By Molly O'Toole
WASHINGTON (Reuters) - The storm formerly known as Hurricane Irene had moved far from Maryland and the nation's capital on Monday, but left tens of thousands in the area without power and dealing with transportation delays.
According to Pepco, which provides power to 778,000 customers in Washington, D.C. and next-door Montgomery and Prince George's counties in Maryland, Irene knocked out power to 220,000 customers over the weekend.
Pepco reported "significant progress" in restoring power after winds up to 65 mph brought down trees and power lines. However, some 16,000 customers in Montgomery, 44,000 in Prince George's County, and 21,000 in Washington, D.C., remained without power Monday.
"The effort has been progressing well, but we will continue with all hands on deck until power is restored to all our customers," said Thomas Graham, president of the Pepco Region.

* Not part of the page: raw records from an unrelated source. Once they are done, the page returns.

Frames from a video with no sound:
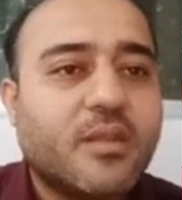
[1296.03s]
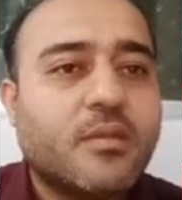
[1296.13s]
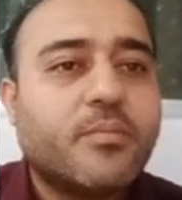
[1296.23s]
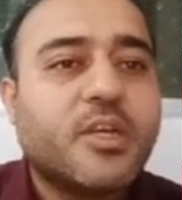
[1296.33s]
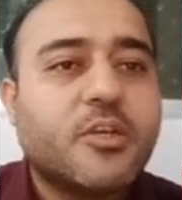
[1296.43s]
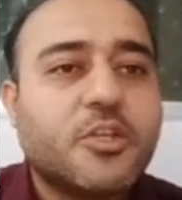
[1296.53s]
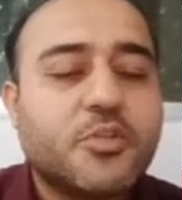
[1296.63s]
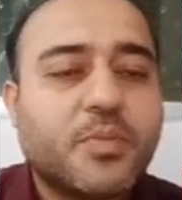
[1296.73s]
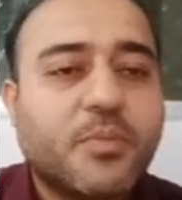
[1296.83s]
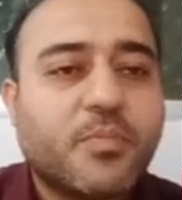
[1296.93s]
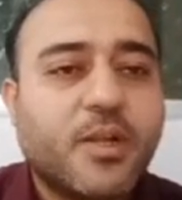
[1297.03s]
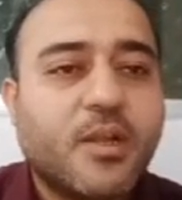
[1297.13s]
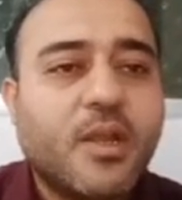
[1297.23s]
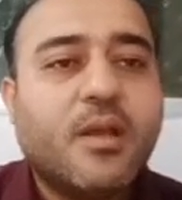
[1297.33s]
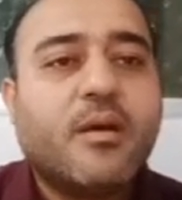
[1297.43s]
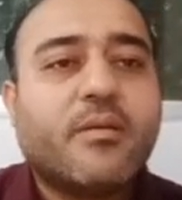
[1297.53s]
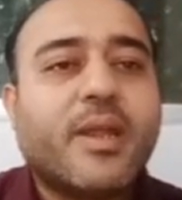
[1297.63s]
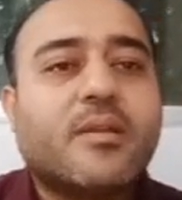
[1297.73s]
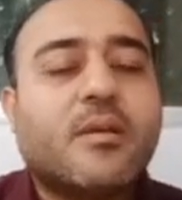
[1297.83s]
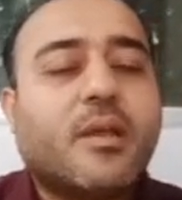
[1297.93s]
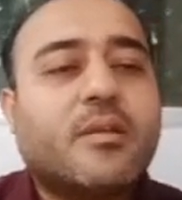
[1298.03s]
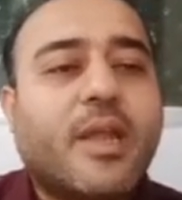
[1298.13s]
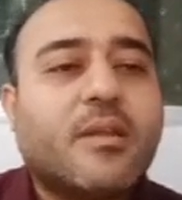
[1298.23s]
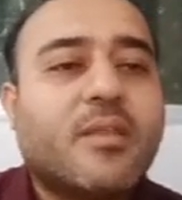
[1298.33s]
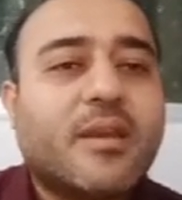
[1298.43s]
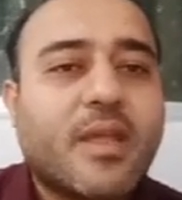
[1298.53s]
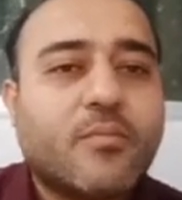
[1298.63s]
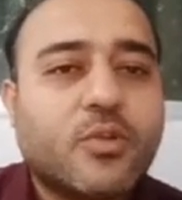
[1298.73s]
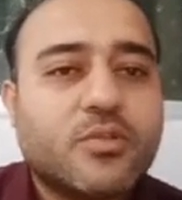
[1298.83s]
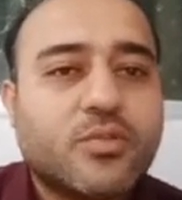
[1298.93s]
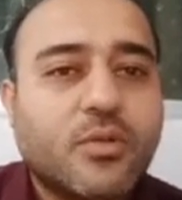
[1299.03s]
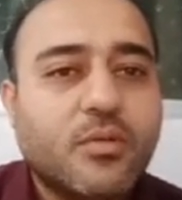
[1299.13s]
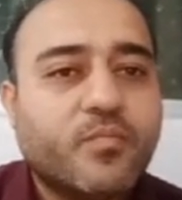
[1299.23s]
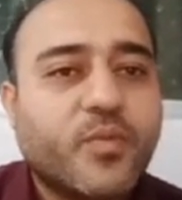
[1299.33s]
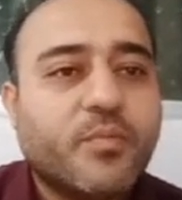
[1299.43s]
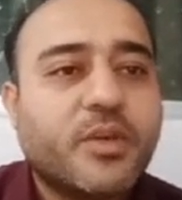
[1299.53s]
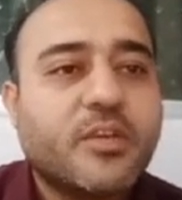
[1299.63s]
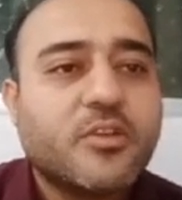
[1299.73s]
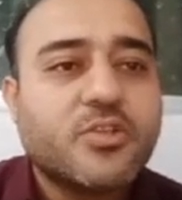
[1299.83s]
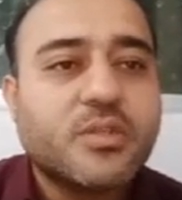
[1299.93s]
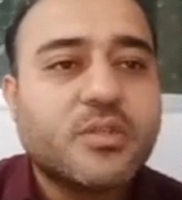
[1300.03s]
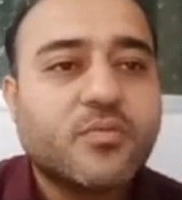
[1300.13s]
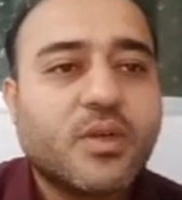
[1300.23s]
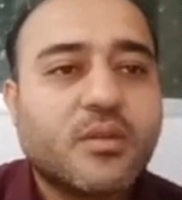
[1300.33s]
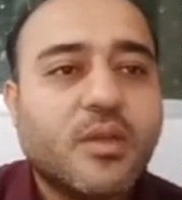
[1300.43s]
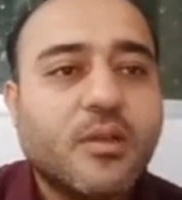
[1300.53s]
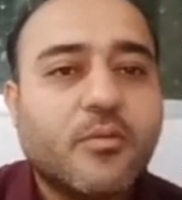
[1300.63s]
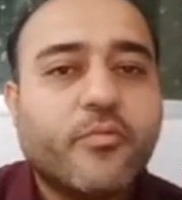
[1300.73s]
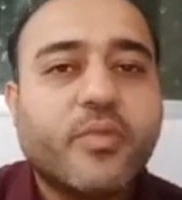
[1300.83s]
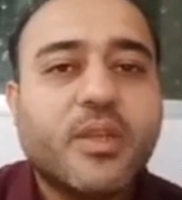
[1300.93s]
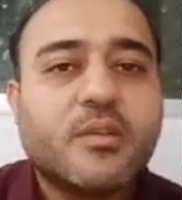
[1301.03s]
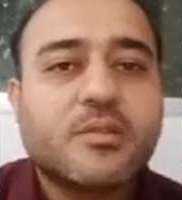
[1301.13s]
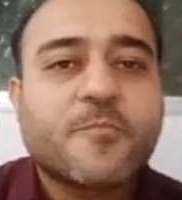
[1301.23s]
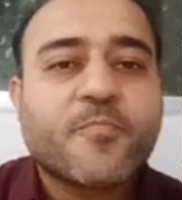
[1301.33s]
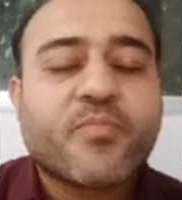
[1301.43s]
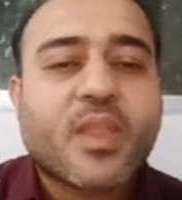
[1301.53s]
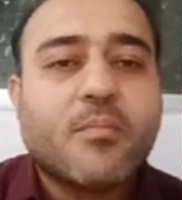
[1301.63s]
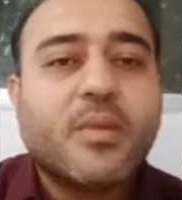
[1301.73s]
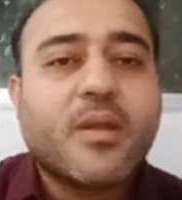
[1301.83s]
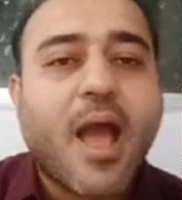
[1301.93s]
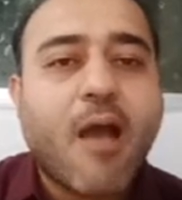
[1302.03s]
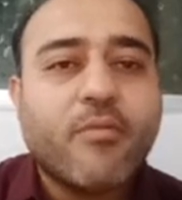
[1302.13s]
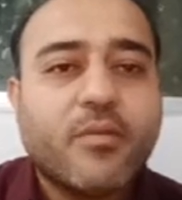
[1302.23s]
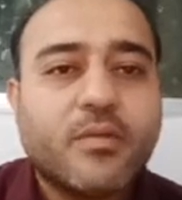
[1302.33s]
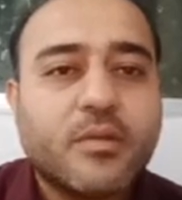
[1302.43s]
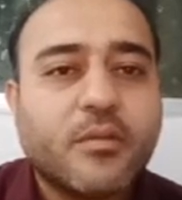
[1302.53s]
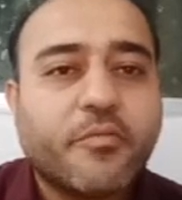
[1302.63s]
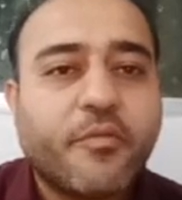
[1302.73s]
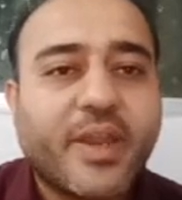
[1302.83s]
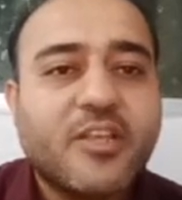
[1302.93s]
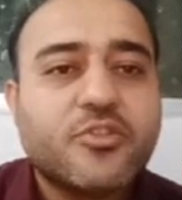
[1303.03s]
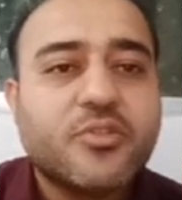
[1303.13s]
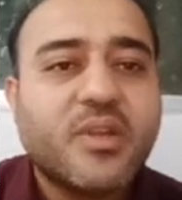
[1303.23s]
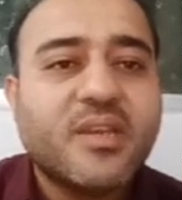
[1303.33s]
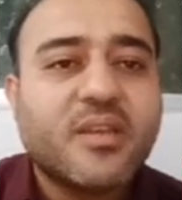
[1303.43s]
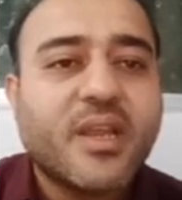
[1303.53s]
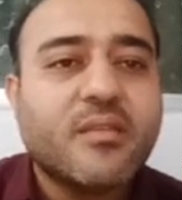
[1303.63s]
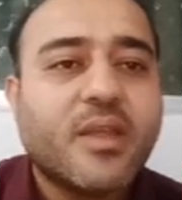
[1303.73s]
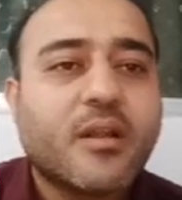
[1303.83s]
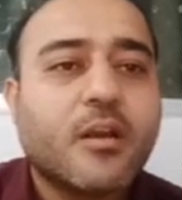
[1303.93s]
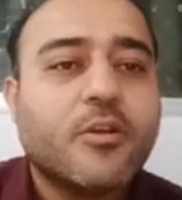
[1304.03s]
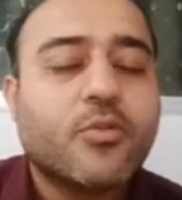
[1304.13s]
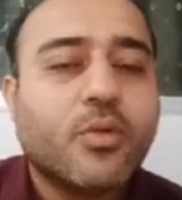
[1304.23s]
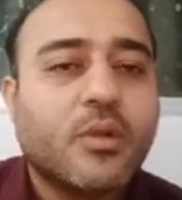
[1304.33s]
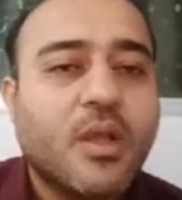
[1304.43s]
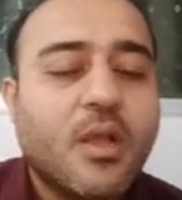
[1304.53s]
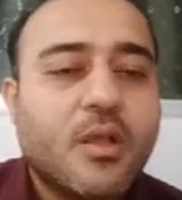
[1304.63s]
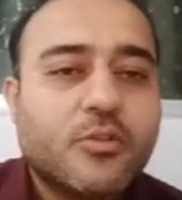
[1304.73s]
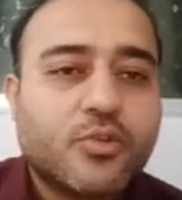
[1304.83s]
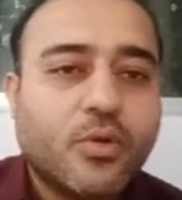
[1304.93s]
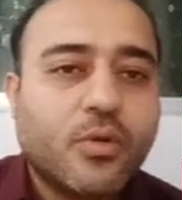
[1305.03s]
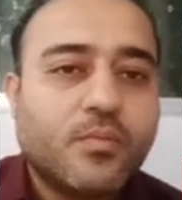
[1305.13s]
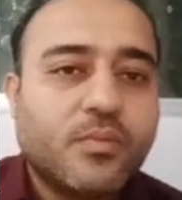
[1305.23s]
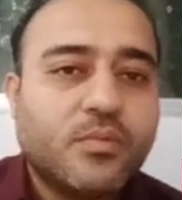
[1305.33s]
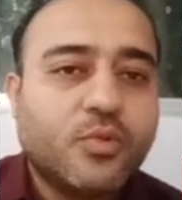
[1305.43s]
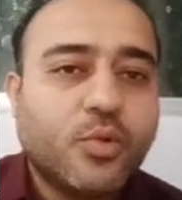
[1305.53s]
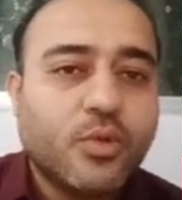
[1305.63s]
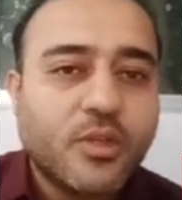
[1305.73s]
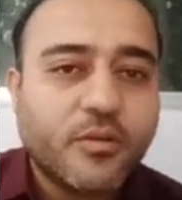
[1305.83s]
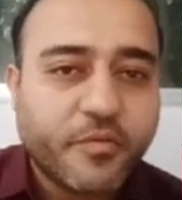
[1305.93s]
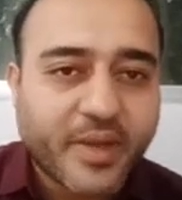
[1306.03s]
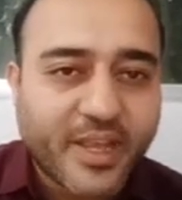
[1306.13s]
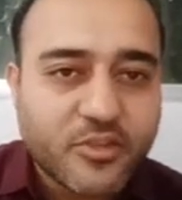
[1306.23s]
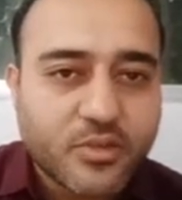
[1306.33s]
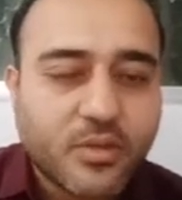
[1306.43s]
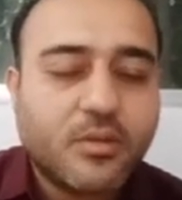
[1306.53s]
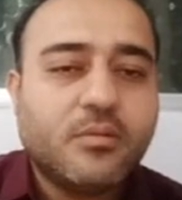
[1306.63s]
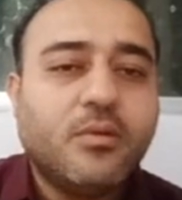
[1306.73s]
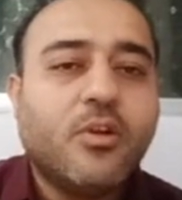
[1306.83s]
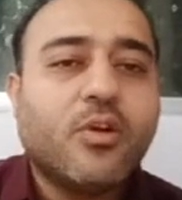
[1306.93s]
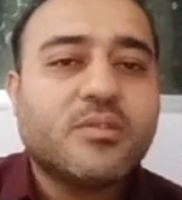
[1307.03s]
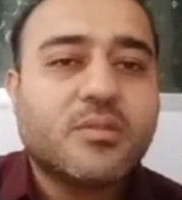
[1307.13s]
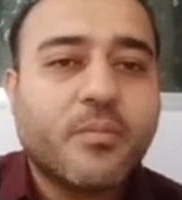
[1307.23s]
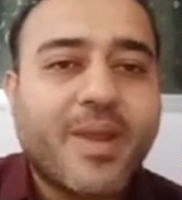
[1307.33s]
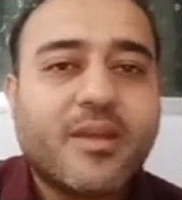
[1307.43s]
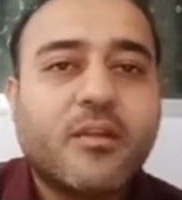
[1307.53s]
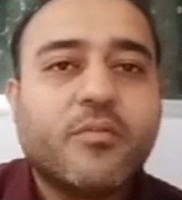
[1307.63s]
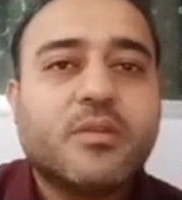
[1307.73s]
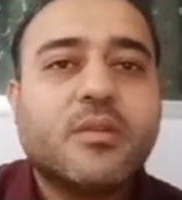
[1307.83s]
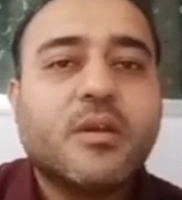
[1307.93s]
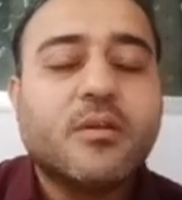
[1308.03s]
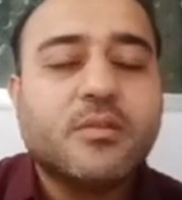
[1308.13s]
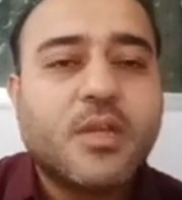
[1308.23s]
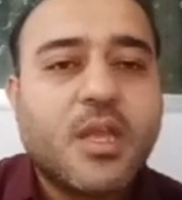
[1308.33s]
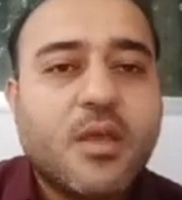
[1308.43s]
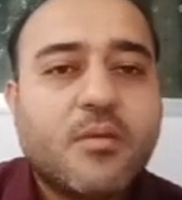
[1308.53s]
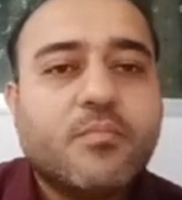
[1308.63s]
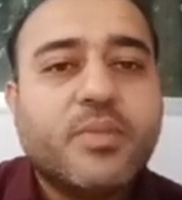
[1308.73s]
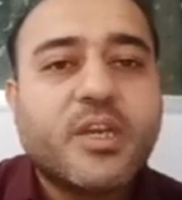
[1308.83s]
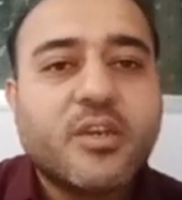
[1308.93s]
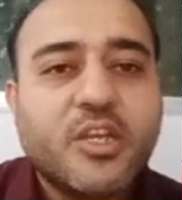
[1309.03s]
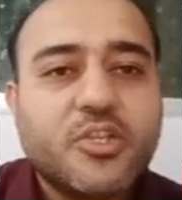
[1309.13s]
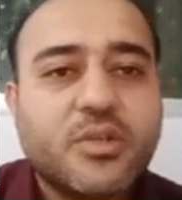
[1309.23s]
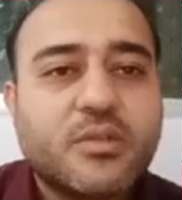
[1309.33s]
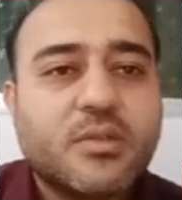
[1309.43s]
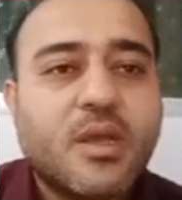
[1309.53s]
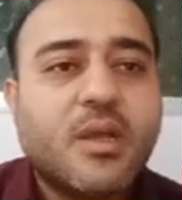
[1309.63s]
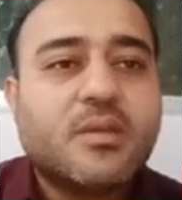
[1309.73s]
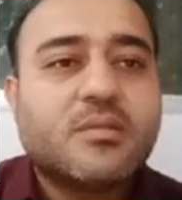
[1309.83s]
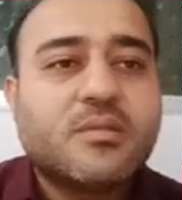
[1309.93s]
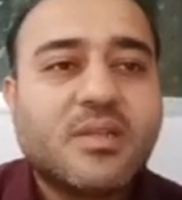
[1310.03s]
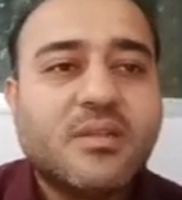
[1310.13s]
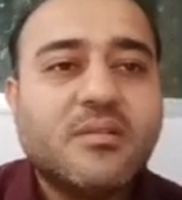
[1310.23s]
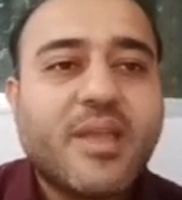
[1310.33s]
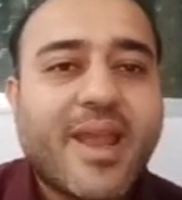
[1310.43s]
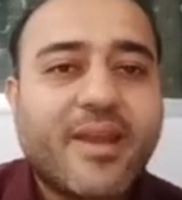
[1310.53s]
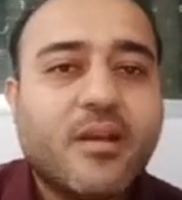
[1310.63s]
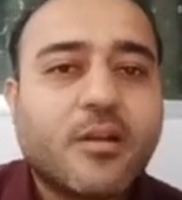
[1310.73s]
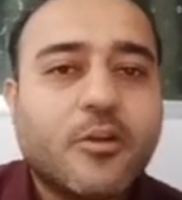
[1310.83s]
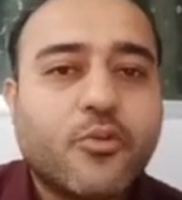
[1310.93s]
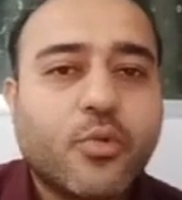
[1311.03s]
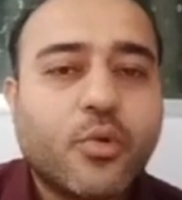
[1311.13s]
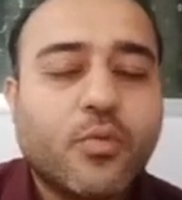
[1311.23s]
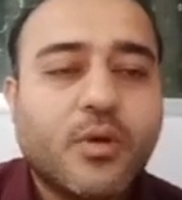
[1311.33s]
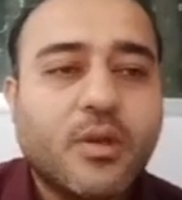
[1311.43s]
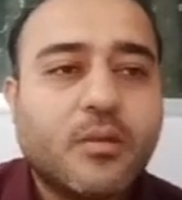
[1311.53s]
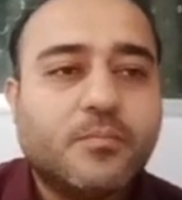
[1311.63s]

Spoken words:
British people, right? At that time also, the Britishers were the winners. But however, the French retained their control. So, though the French lost the battle with the Britishers, still they had a control over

Maryland Transit Authority -- whose own phone lines remain temporarily inoperative due to power outages -- reported major delays for its light rail Monday morning.
MTA's local buses and MARC trains, whose service areas include parts of Maryland, West Virginia and Washington, were still suffering delays.
But commuter buses running into Baltimore and the District of Columbia, as well as the Metro train system serving the capital and nearby suburbs were running normally.
The MTA also reported that it will continue transporting more than 2,000 evacuees from the Baltimore area back to the evacuated resort community of Ocean City.
The MTA dispatched some 40 buses from its local fleet in that effort, begun Sunday afternoon.
The Federal Aviation Administration reported no flight delays for northeastern states Monday morning, designating Virginia, Maryland and Washington area airports as experiencing arrival and departure delays of 15 minutes or less.
Maryland Governor Martin O'Malley enacted a "liberal leave" for all non-essential state employees Monday.
The leave excepted educational units such as those under the University of Maryland and emergency essential personnel.